Erin and I often say that we’re witches. Among other reasons, we say this because our books always know what’s going on in our lives and the world before we do. This hasn’t necessarily been more true of The Art of Three than other books, but it’s perhaps been more poignantly true.
One theme that emerged in the book, that we didn’t even notice until the second or even third draft, was that each of our main characters has a personal history and community they are cut off from by the fallout of systemic violence.
Jamie’s father, it is mentioned in passing was a Magdalene laundry baby adopted out. Jamie frets about wanting to know more of his lost grandmother’s history while being aware it would hurt were he ever able to find it out.
Nerea tells the story of being from a converso family and being raised Catholic but with traditions she didn’t know the meaning of until she met her husband whose grandmother was Jewish and whose history his own father would have preferred he forget.
Callum, a bisexual man, in a key moment waves off a mention of former lovers, noting they are all likely dead. Jamie, 24, doesn’t understand. “It was the 80s,” Callum says, and then says nothing else.
This book is the happiest, warmest book we’ve ever written. It’s got tons of weddings and engagements and HEAs and happy families of all types. But somehow, this story that we started in 2015, and finished the first draft of in January 2016, insisted on these few lines and pages about loss and how we go on and understand ourselves when our histories are taken from us.
At the time, we were like “Wooo, look at us with patterns and themes.” Today, we’re like,”Oh shit, why can’t we be happier witches?”
But at the end of the day, The Art of Three is about how people and families endure, change, and thrive through the unexpected terrible and also through the unexpected wonderful.
If I weren’t editing something else right now, I’d probably reread it this week.
Below is a scene from the center of the book. After Nerea has told Jamie about her own family history earlier in the day, they have this conversation that night in bed. Spoilers of course.
That night after they had gone to bed, Jamie stretched out under the blankets that covered them both now that the evenings had grown cool and said quietly, “I keep thinking about those candlesticks.”
“Ah?” Nerea had been on the edge of dropping off, but Jamie apparently wanted to talk, so she rolled over to face him. He had his pillow bunched up awkwardly under his head, and the moonlight fell across his face in pale streaks. He was frowning.
“I hardly know anything about my own family. I mean we’re Irish and Catholic — I know that much. But my dad was adopted — ”

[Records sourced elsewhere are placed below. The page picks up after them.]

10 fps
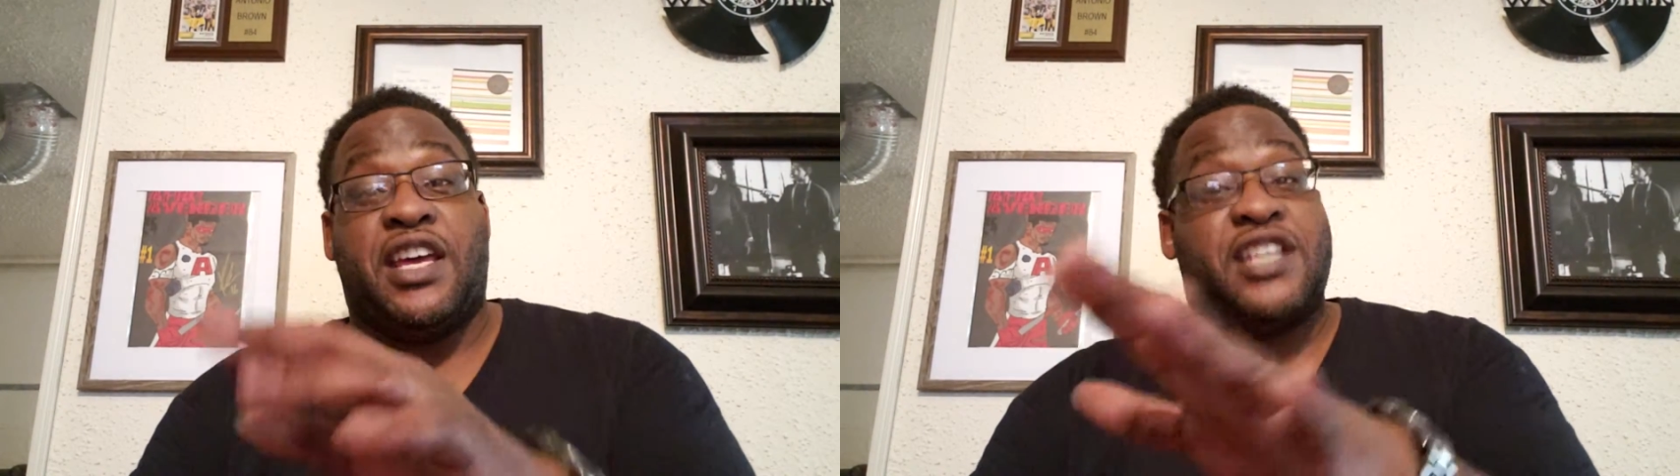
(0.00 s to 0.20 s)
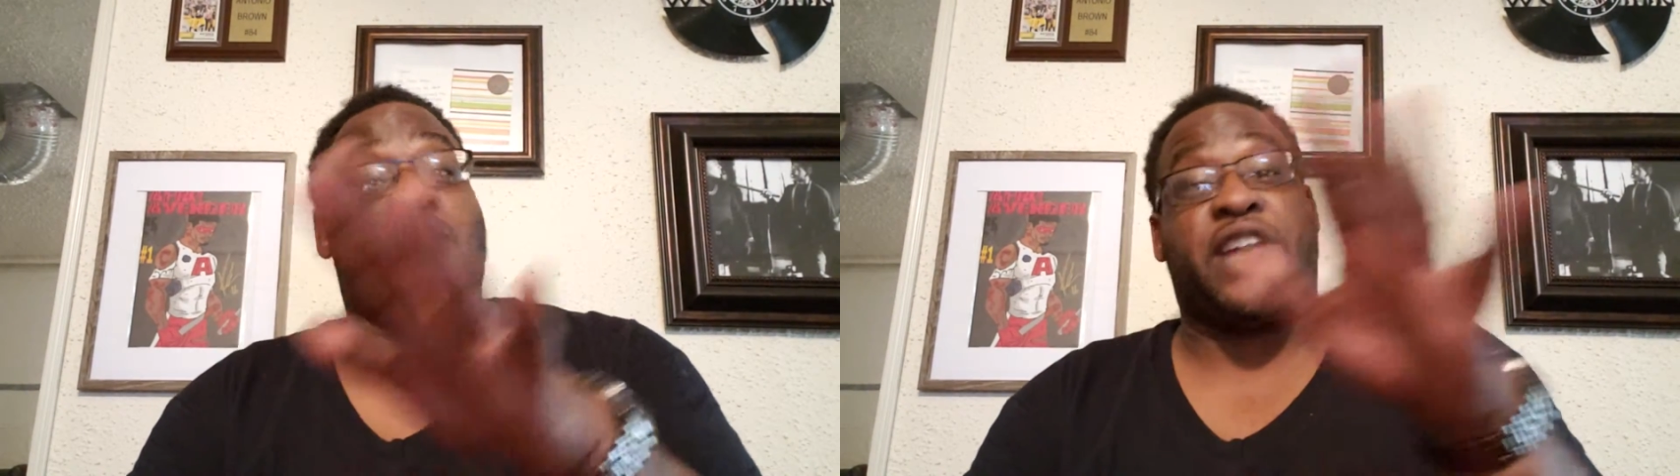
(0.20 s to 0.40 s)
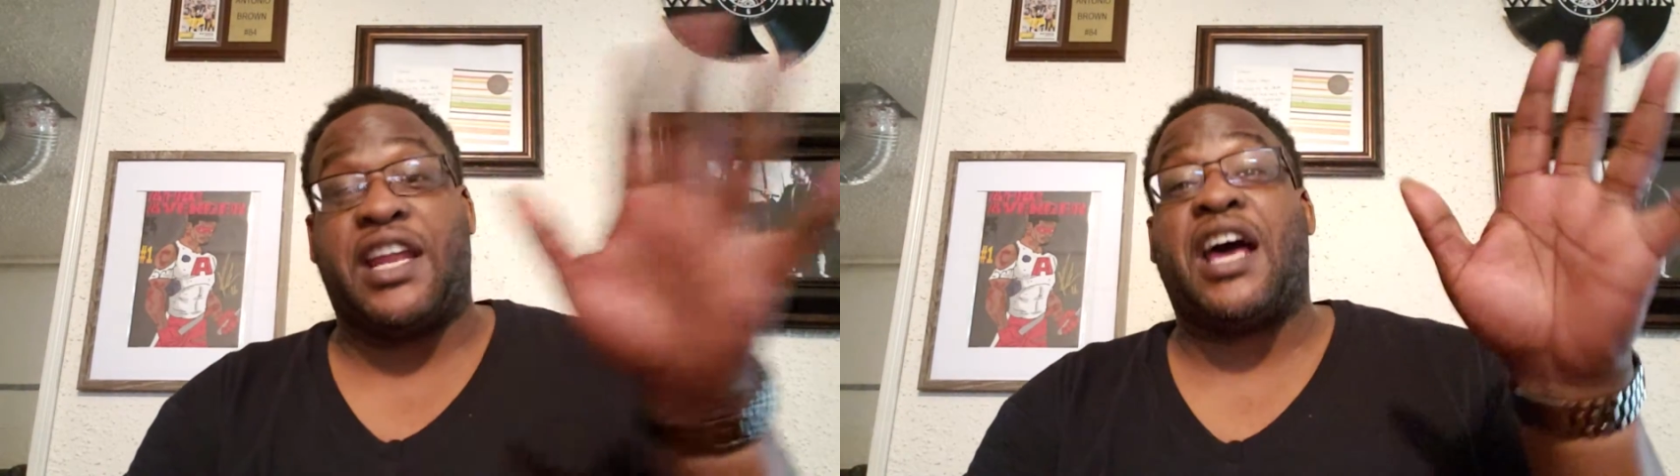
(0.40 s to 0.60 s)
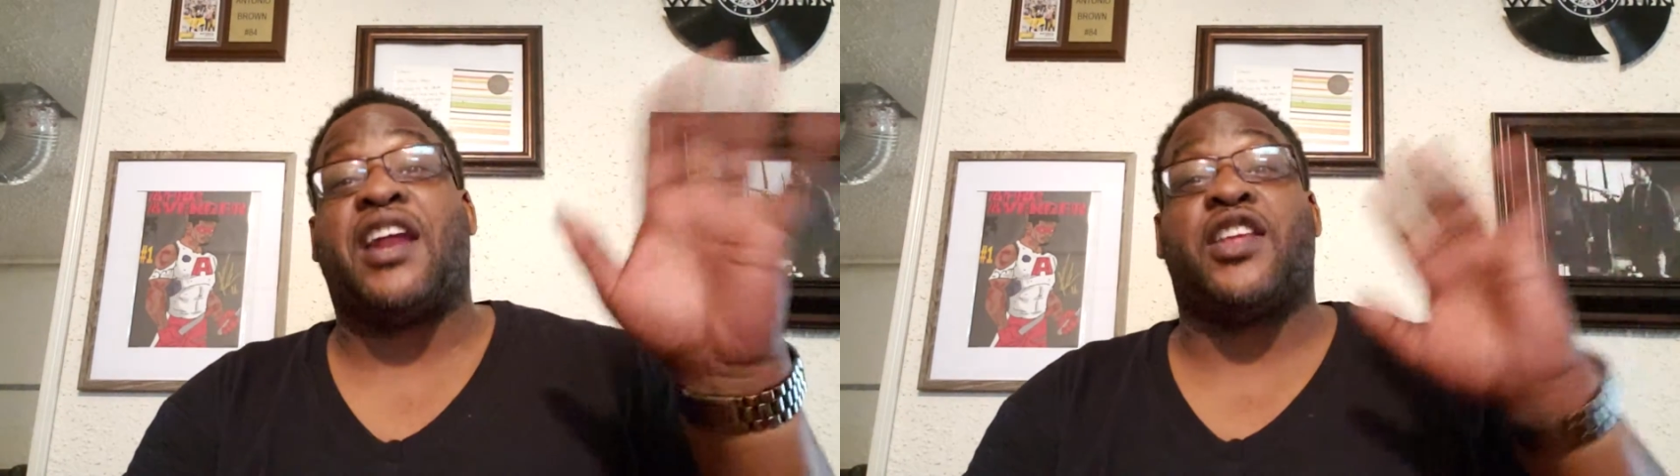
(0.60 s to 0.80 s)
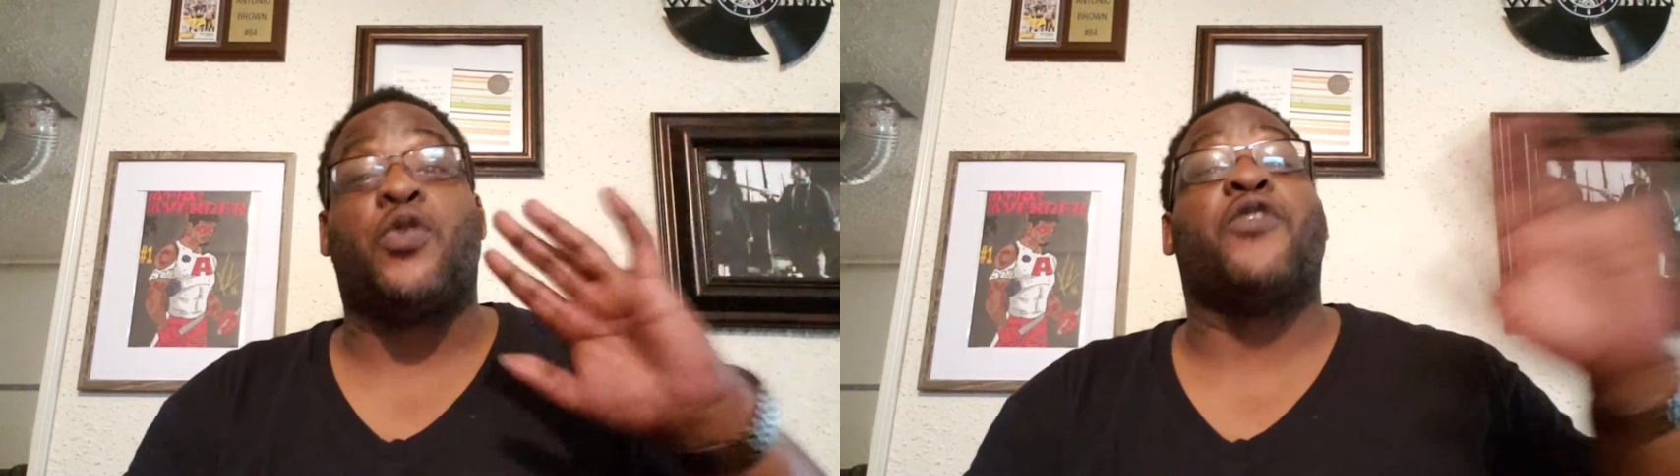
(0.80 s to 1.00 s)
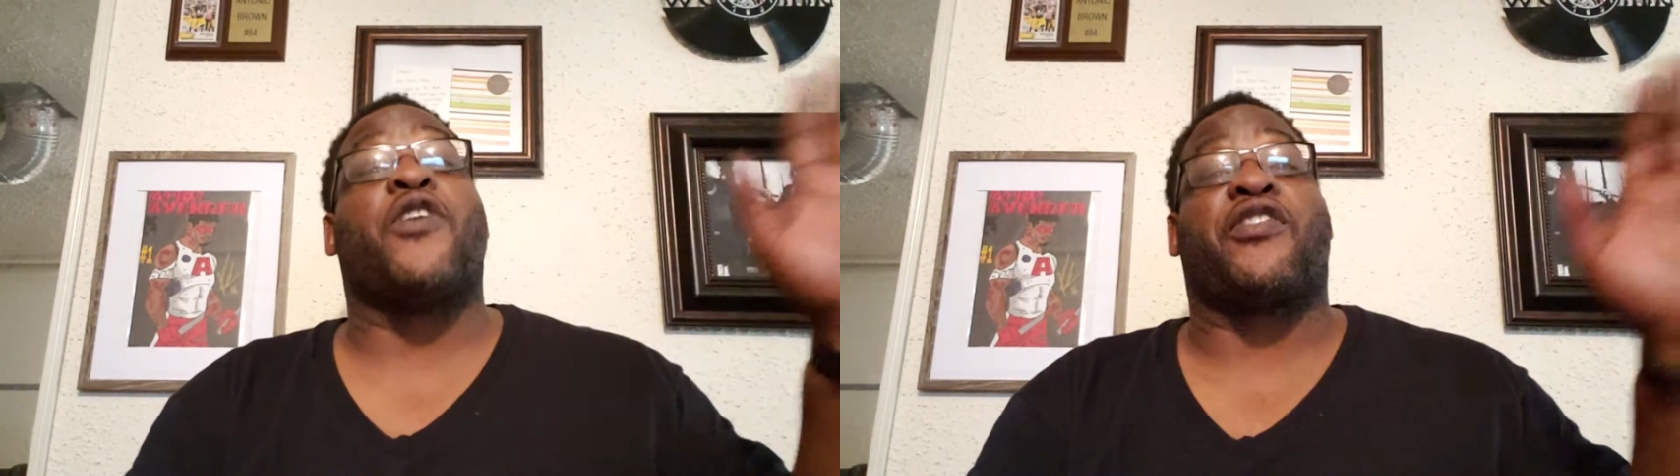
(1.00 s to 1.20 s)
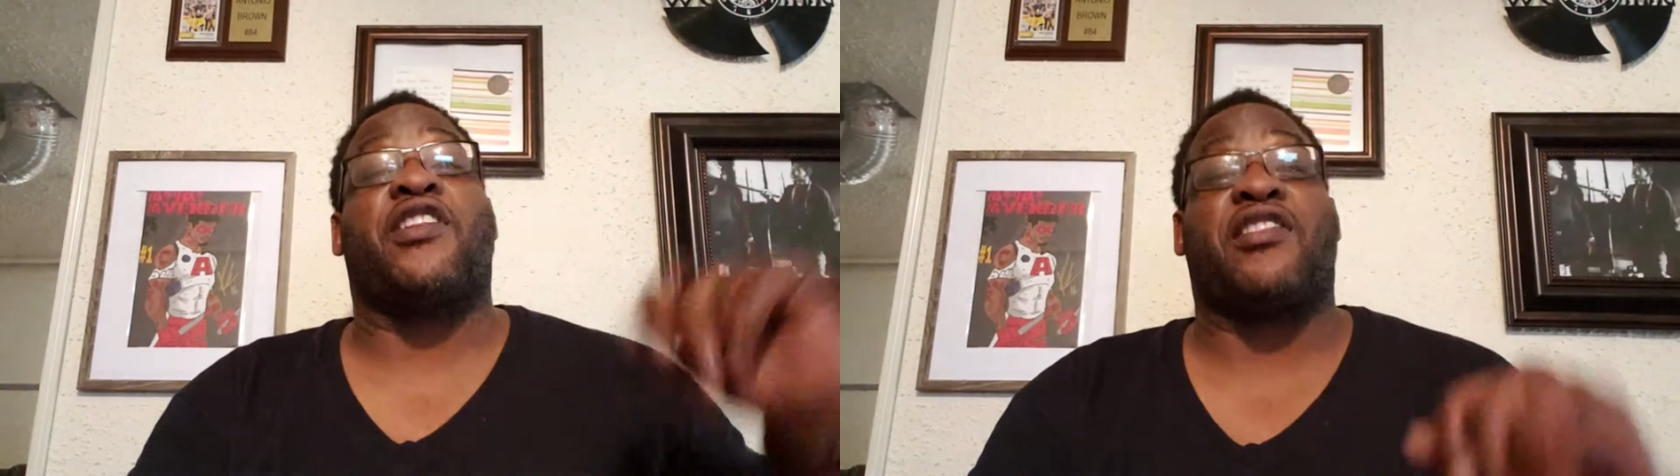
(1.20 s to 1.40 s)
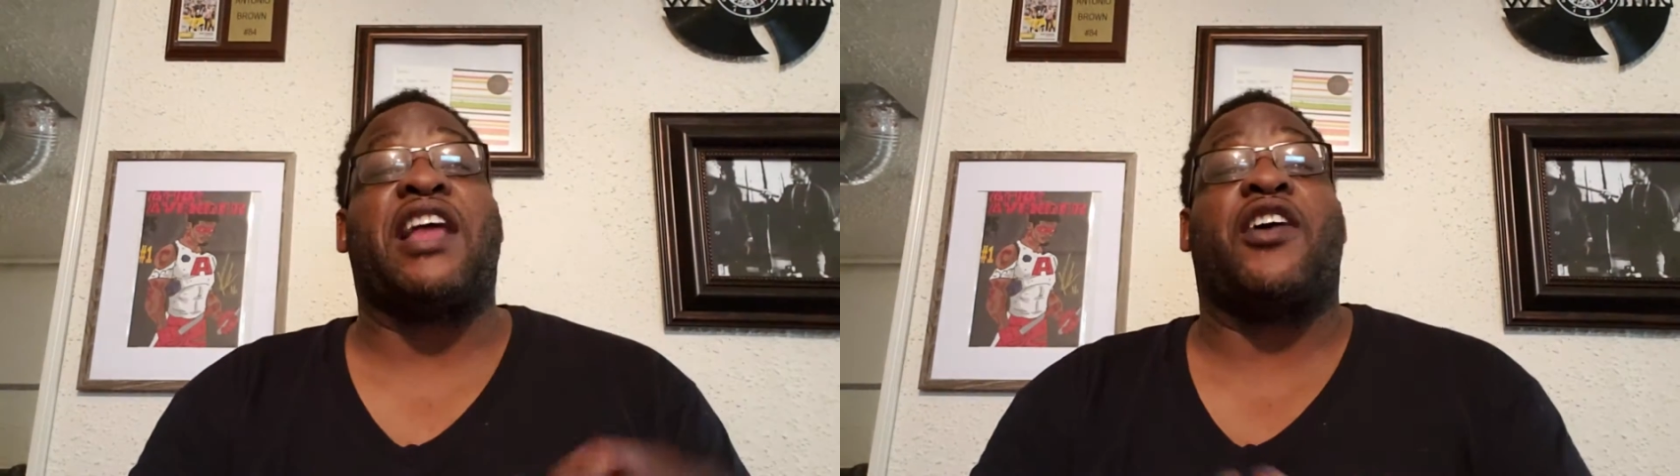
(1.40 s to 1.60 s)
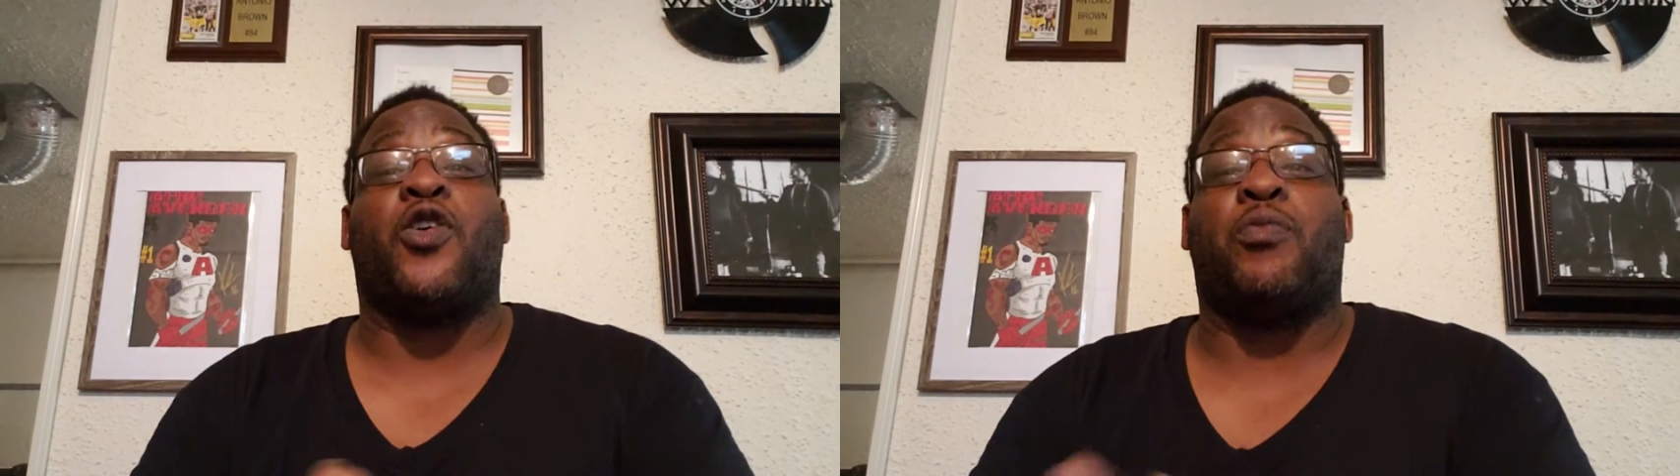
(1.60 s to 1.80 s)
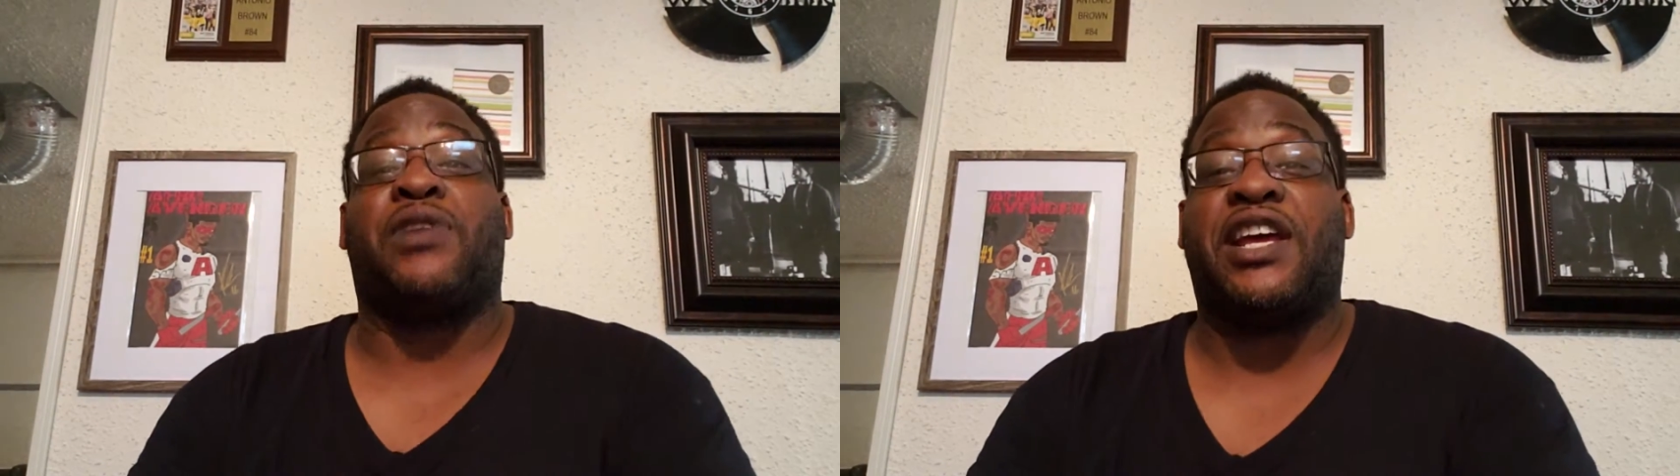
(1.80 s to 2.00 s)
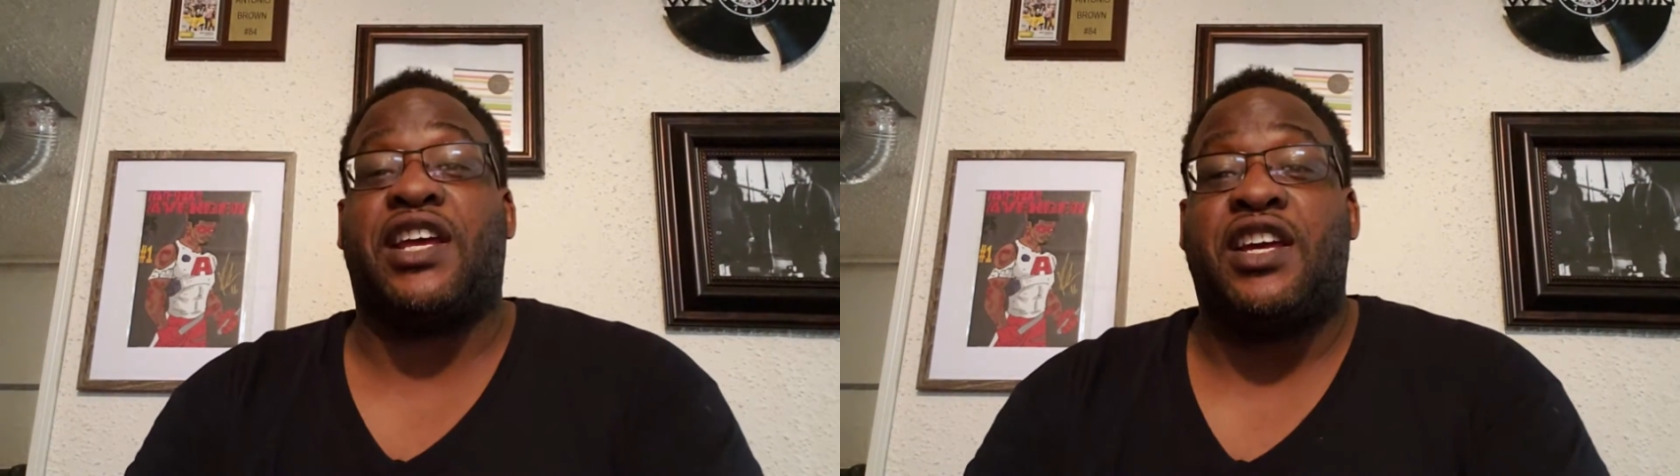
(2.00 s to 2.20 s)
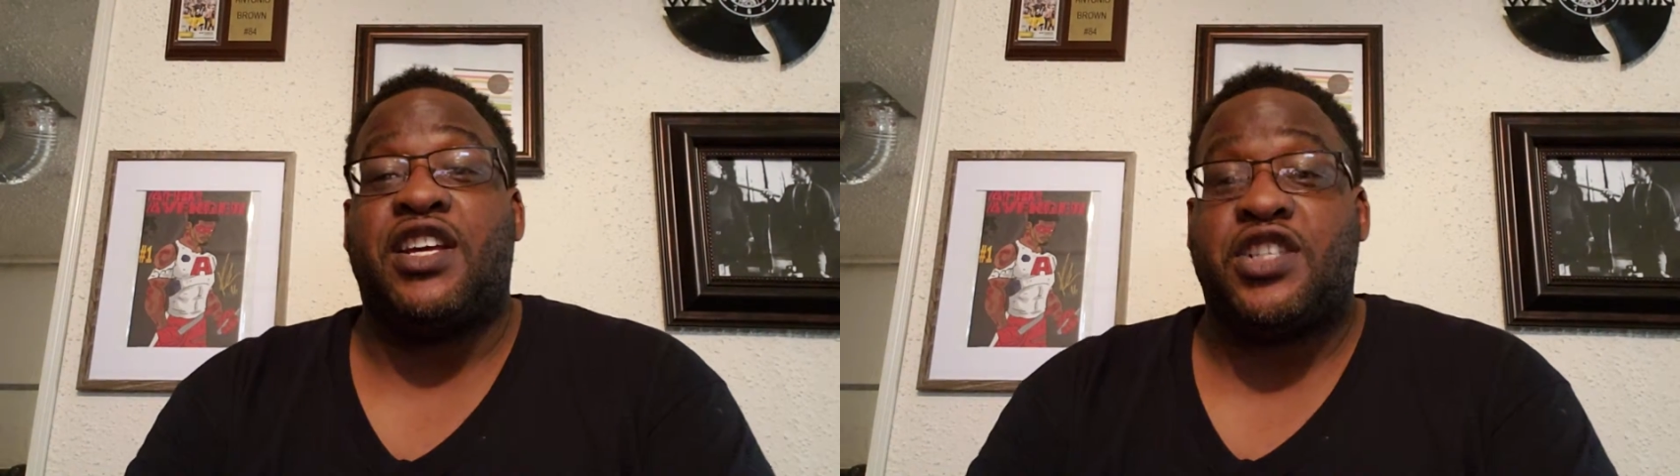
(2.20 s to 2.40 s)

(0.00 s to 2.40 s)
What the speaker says: it's gonna get out of the universe and it's not gonna play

“His parents, the people that raised him, are your grandparents,” Nerea said curtly before Jamie could get any further. Biology could be fascinating but was often overrated. Family was what you built.
“I know, and they’re great, but my dad’s mum, the one he was born to, she was in the laundries. I don’t think she wanted to give him up, and I wonder, sometimes, about cousins or aunts or uncles I might have and don’t know about. I have my mum’s family, of course, and none of it bothers me, but you can talk about a tradition of centuries, and I can talk about what’s lost. It felt weird, sometimes, when I was growing up.”
“It’s hard to be different.” Nerea knew enough to understand that the circumstances of his father’s adoption were likely fraught. Jamie didn’t spend a lot of time talking about his family, but when he did it was always with evident fondness. That was what mattered. “But you have plenty of stories to tell,” Nerea said. “A loving family that chose to be together. That’s good, and it’s more than many people get.”
“I know.” Jamie nodded his agreement. “I do know, but if I ever have kids of my own I’d want them to know their history. All of it — my father’s parents that raised him and the ones that didn’t. But finding any of that out would be hard. And it would probably hurt.”
The world was full of difficulties, Nerea wanted to tell Jamie. He only twenty-four, and there was still so much time for life’s lost and founds to break his heart. She wondered if she would still know him when he had children of his own; she wondered how much it would ache if she did. But now was not the time to sort that out, not within herself, and certainly not with him.
“It can seem hard to have lost history,” said carefully, glad they could barely see each other in the weighty dark. “But all families do. True, only some know it or the terrible reasons for it, but we do the best we can. We make new traditions, and we go on.” She touched a finger to the tip of his nose. “There’s a freedom in that,” she said. “Choose wisely.”